Search code examples
pythonarraysnumpycumsum

cumulative sum in numpy array with condition for stop


I want to optimize my numpy code, Im using large arrays so efficiency is required. I tried to omit using for-looop if possible. Let`s assume simple 2-d array

1 3 5
2 0 1
5 6 2

My task is to choose this values from columns until cumsum reaches certain value (cutting values to it if needed). Lets, name this value as clip. So after this operation I`ll have array like this:

1 3 3
2 0 0
0 0 0 

I get an, rather naive idea, to calculate it with simple transformations:

array_clipped = np.clip(array, 0, clip)
array_clipped_cumsum = np.cumsum(array_clipped, axis=0)
difference = clip - cumsum
difference_trimmed = np.where(difference<0, temp, 0)
final = array_clipped + difference_trimmed
final_clean = np.where(final>=0, final, 0)

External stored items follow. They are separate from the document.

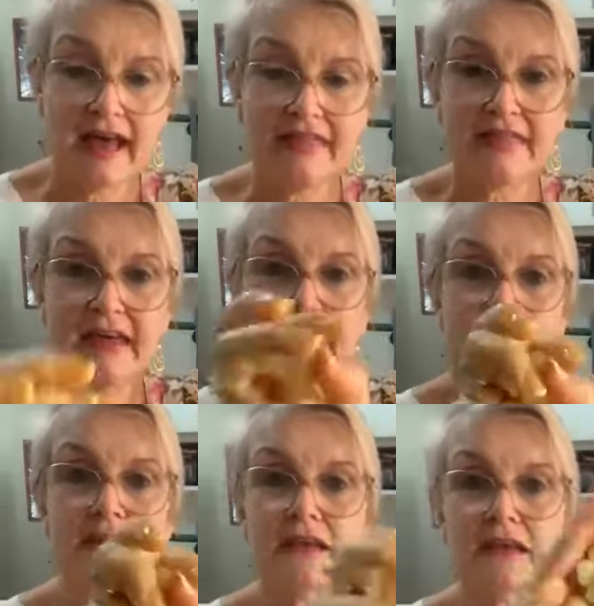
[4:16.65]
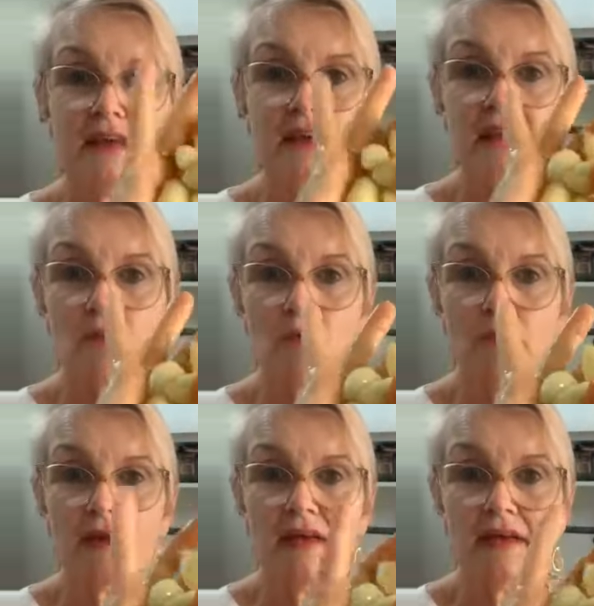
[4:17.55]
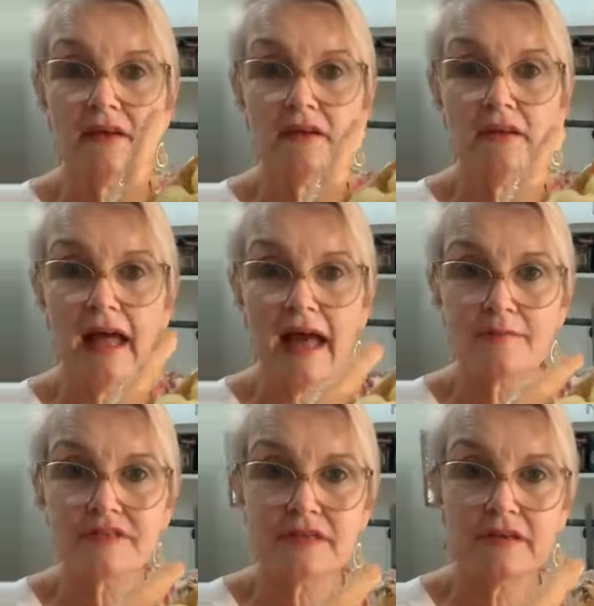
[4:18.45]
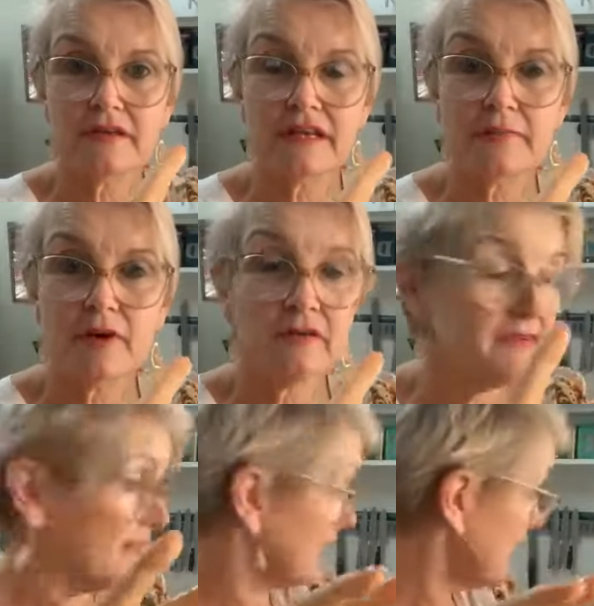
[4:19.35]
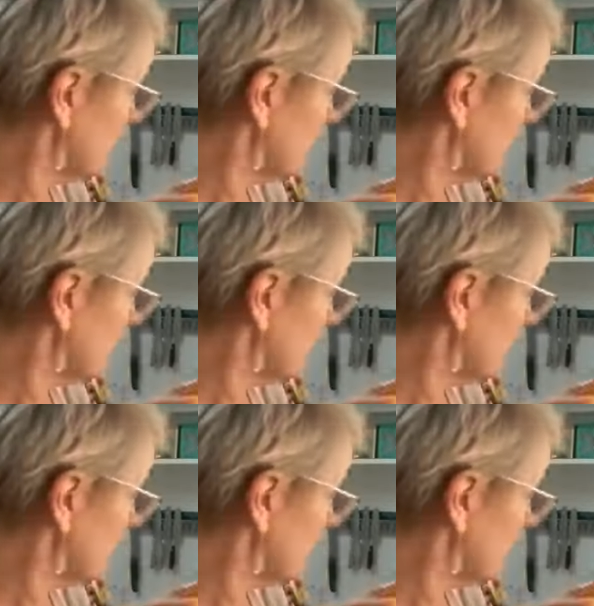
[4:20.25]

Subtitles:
and then it will peel absolutely perfectly.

As this code works, it looks very dirty and non-numpy.


Solution

  • Here is another one-liner:

    A = np.random.randint(0,10,(6,4))
    A
    # array([[0, 8, 7, 6],
    #        [3, 2, 0, 4],
    #        [5, 6, 6, 4],
    #        [4, 5, 0, 3],
    #        [7, 9, 6, 8],
    #        [0, 9, 8, 3]])
    cap = 15
    
    np.diff(np.minimum(A.cumsum(0),cap),axis=0,prepend=0)
    # array([[0, 8, 7, 6],
    #        [3, 2, 0, 4],
    #        [5, 5, 6, 4],
    #        [4, 0, 0, 1],
    #        [3, 0, 2, 0],
    #        [0, 0, 0, 0]])
    

    Or in two lines avoiding the slow prepend:

    out = np.minimum(A.cumsum(0),cap)
    out[1:] -= out[:-1]
    out
    # array([[0, 8, 7, 6],
    #        [3, 2, 0, 4],
    #        [5, 5, 6, 4],
    #        [4, 0, 0, 1],
    #        [3, 0, 2, 0],
    #        [0, 0, 0, 0]])